Uma questão de tempo…

Uma das maiores limitações com relação ao entendimento da Evolução é que suas evidências nos mostram uma história que nem sempre está acontecendo em frente a nossos olhos e que nem sempre ocorre do mesmo jeito para todos os seres vivos, uma vez que os protagonistas dessa história tem tempos diferentes para o desenvolvimento de seus papéis. Por exemplo, a gestação de um grande mamífero, como um elefante, pode levar até 22 meses. Em contrapartida, uma geração bacteriana pode durar apenas meia hora.

É fácil perceber, portanto, que se a evolução é a mudança ao longo das gerações, e as gerações entre diferentes organismos tem diferentes durações, não podemos esperar que a evolução opere no mesmo ritmo para todos os organismos. É por isso que é muito mais fácil percebermos que uma população de microorganismos mudou e passou a ter resistência a um composto qualquer, que poderá ser decisiva na sua sobrevivência e levá-la a tornar-se uma nova espécie, do que um organismo mais complexo e com maior tempo de geração adquirir uma grande mudança em sua biologia.

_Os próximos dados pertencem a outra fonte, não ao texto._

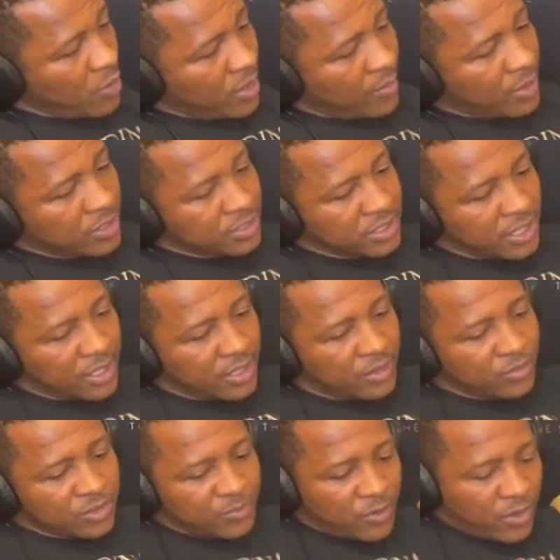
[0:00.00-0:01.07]
about singing.
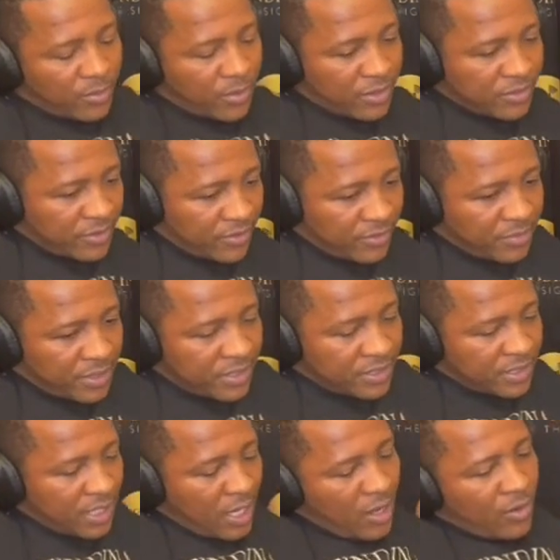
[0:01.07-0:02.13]
We spoke about therapy.
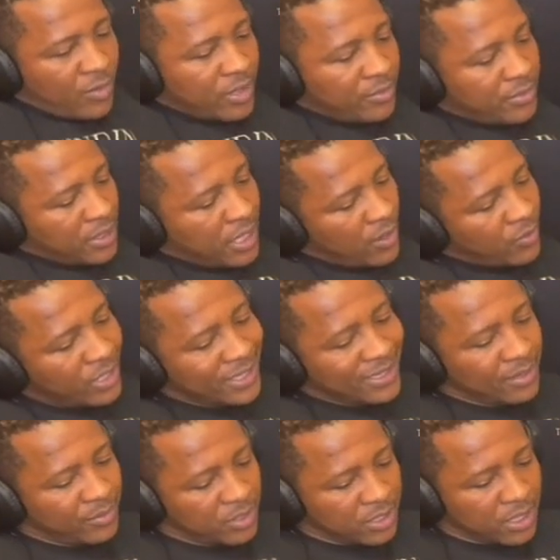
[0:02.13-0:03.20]
Now I want to
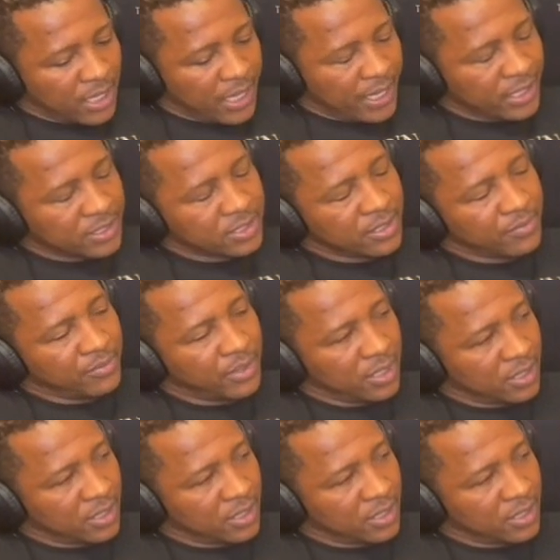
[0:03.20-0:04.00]
hear about the acting part.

Impossível é pensar que vivendo (com sorte) 100 anos, um ser humano seria capaz de ver essa mudança durante o período de sua vida.

Mas isso não significa que não podemos provar que as microevoluções produzem os padrões macroevolutivos. A natureza tem diversos meios de nos mostrar que as mudanças ao longo das gerações são capítulos da história natural dos grupos.

Uma das formas de vermos o registro histórico das mudanças dos grupos é olharmos literalmente para o passado da Terra. Com alguma sorte e a combinação certa entre acaso e solo adequado, um organismo pode passar a figurar como personagem principal na história de sua família.

Outra forma de percebermos que todos os organismos tem ancestrais diretos e um ancestral único comum é vermos as semelhanças que existem em biomoléculas, como o DNA. Em todos os seres vivos, o DNA é composto pelos mesmos elementos químicos e tem o mesmo papel.

Estas são evidências mais que seguras de que todos fazemos parte de uma história que vem acontecendo há muitos e muitos anos.

Karine Frehner Kavalco é bióloga, mestre em Genética e Evolução e doutora em Genética. Atualmente é professora da Universidade Federal de Viçosa, campus de Rio Paranaíba e atua na área de Genética Ecológica e Evolutiva.